Mike Novack wrote:But maybe Darwin/evolution is a good example precisely because of a common misunderstanding.
The "problem" was reconciling theory and observations. What we see (what he and his contemporaries were seeing) is population of organisms organized in species with relatively narrow variation of form. In other words, if evolution were taking place, why were they not observing a continuum of form?
That's why his book was titled "Origin of the Species". Darwin was explaining why we would (at any spot in time) see the population of an organism organized as a species and the mechanism by which the characteristics of this species could change over time.

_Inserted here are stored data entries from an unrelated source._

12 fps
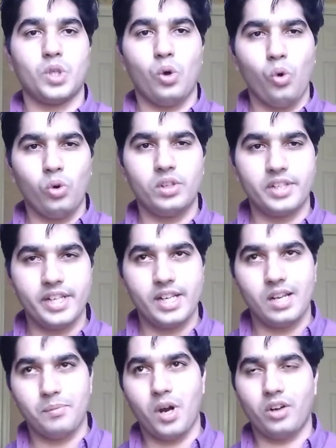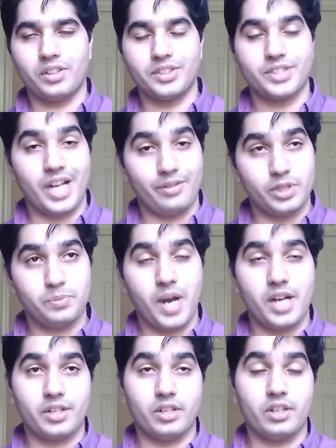whole deal about the sandwich
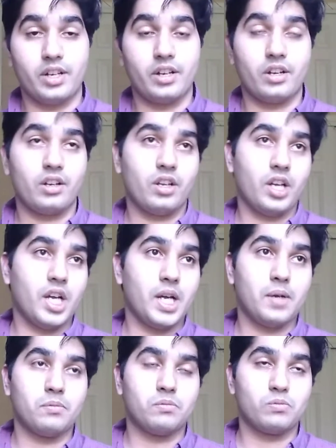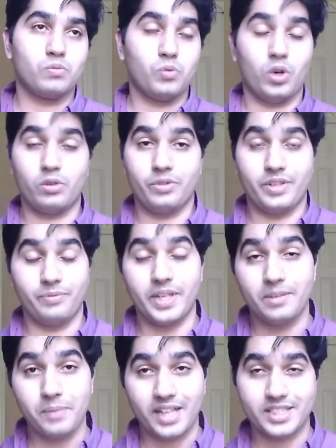pattern and what do we
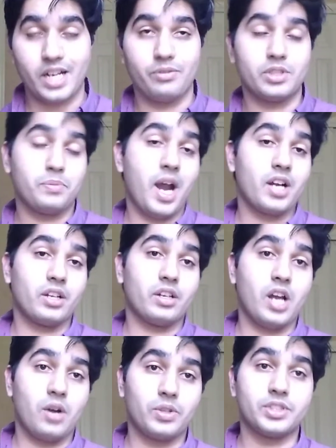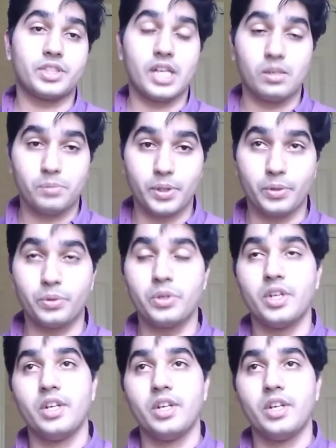mean by sandwich pattern, how does it help you,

Why we should expect to observe that even though evolution was taking place.
Understand? The opposition arguments of the day (*) were based on the expectation "if evolution were taking place we would be observing a continuum of form."
* I mean the scientific opposition to evolution, not the religious opposition to evolution.
I prefer Mendel's work over Darwin's, he came first quantitatively worked out the statistics for the inheritance of genes, and didn't marry his cousin, that's right the father of evolutionary theory married his cousin, most religions ban this practice, for good reason. The point here is that Darwin sort of stopped at the juicy part (man co-evolved from ape) and didn't really think his ideas all the way through.
I was reading the other day that the change of Ph in the sea is probably going to have a more significant and measurable impact than global warming, related to CO2, which makes sense to me since the atmosphere can expand when energy is added, unlike the sea which won't expand much.